Aim of the exercise:
Reproduce the records below exactly, but only between the lines holding "(6.30 s to 7.20 s)" and "Transcript: Because when", inclusive.

Segment Start: The data

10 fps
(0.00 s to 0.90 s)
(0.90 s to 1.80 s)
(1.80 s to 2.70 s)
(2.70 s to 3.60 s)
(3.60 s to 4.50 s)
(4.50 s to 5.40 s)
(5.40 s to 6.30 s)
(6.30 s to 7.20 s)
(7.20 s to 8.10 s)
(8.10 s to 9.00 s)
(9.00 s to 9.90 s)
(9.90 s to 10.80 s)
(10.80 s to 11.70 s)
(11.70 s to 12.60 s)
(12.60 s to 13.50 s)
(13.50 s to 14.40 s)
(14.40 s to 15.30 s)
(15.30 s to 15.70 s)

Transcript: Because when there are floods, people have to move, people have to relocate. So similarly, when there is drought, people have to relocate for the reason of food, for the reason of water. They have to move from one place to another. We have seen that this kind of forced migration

Segment End: The data
Segment Start: The data

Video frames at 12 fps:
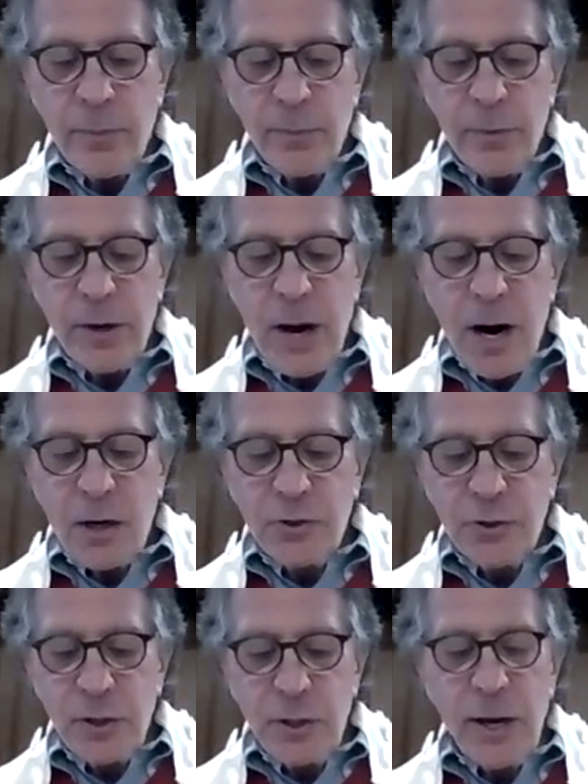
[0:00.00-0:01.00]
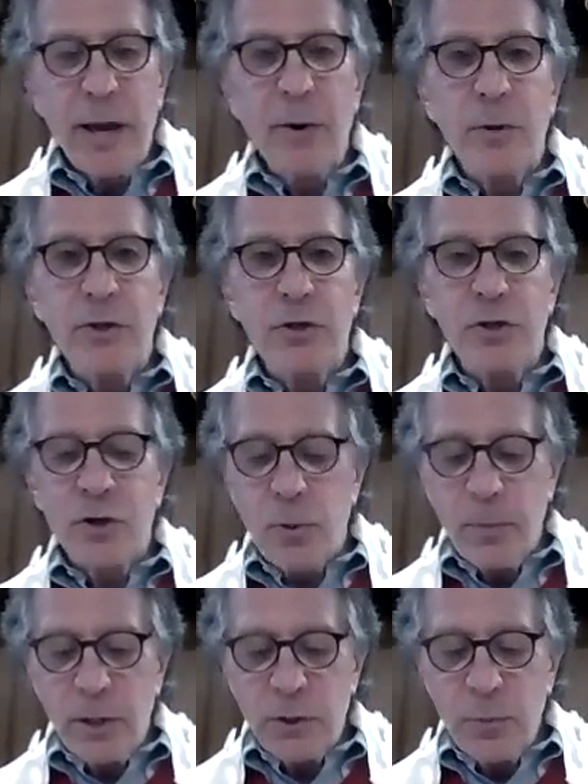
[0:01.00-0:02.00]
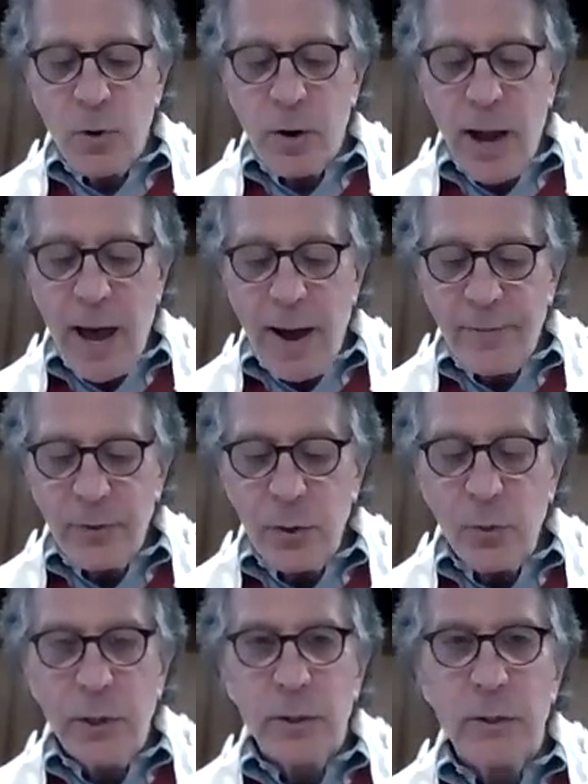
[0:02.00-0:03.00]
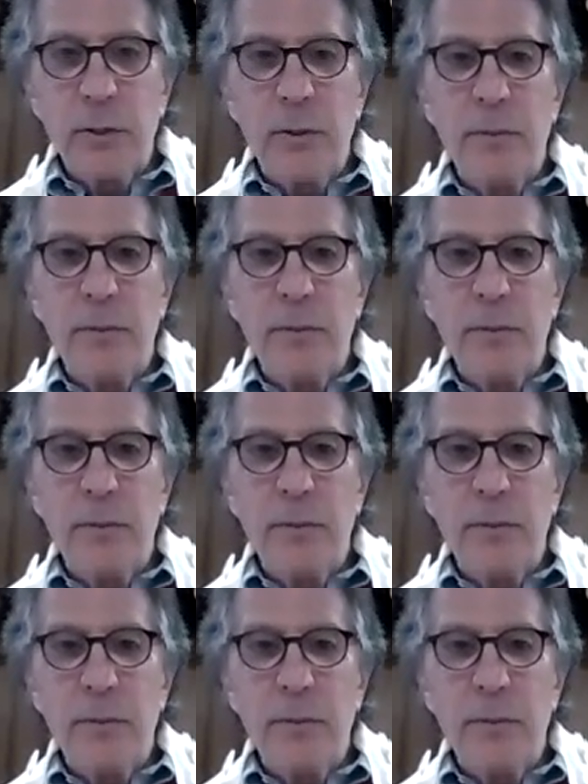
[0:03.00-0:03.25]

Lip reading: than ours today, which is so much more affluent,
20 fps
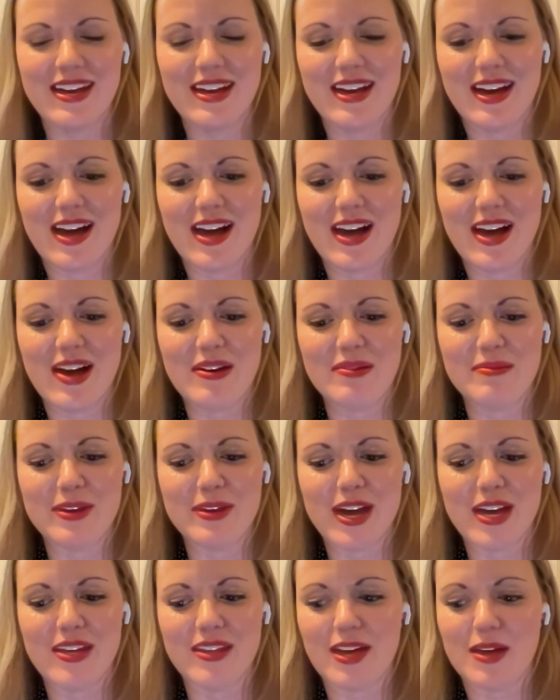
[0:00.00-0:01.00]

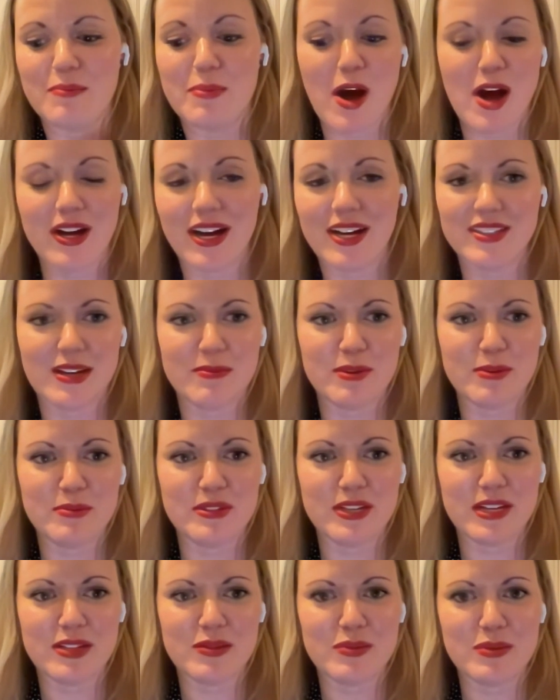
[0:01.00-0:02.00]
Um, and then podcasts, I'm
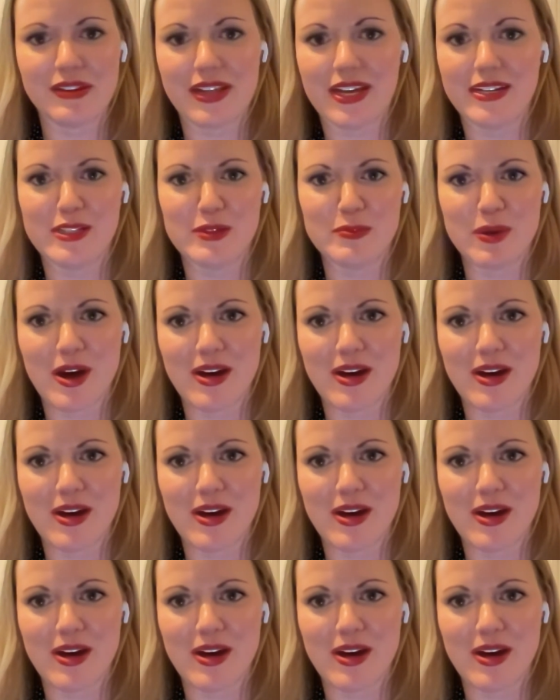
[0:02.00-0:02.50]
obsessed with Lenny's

Segment End: The data

Task output:
(6.30 s to 7.20 s)
(7.20 s to 8.10 s)
(8.10 s to 9.00 s)
(9.00 s to 9.90 s)
(9.90 s to 10.80 s)
(10.80 s to 11.70 s)
(11.70 s to 12.60 s)
(12.60 s to 13.50 s)
(13.50 s to 14.40 s)
(14.40 s to 15.30 s)
(15.30 s to 15.70 s)

Transcript: Because when there are floods, people have to move, people have to relocate. So similarly, when there is drought, people have to relocate for the reason of food, for the reason of water. They have to move from one place to another. We have seen that this kind of forced migration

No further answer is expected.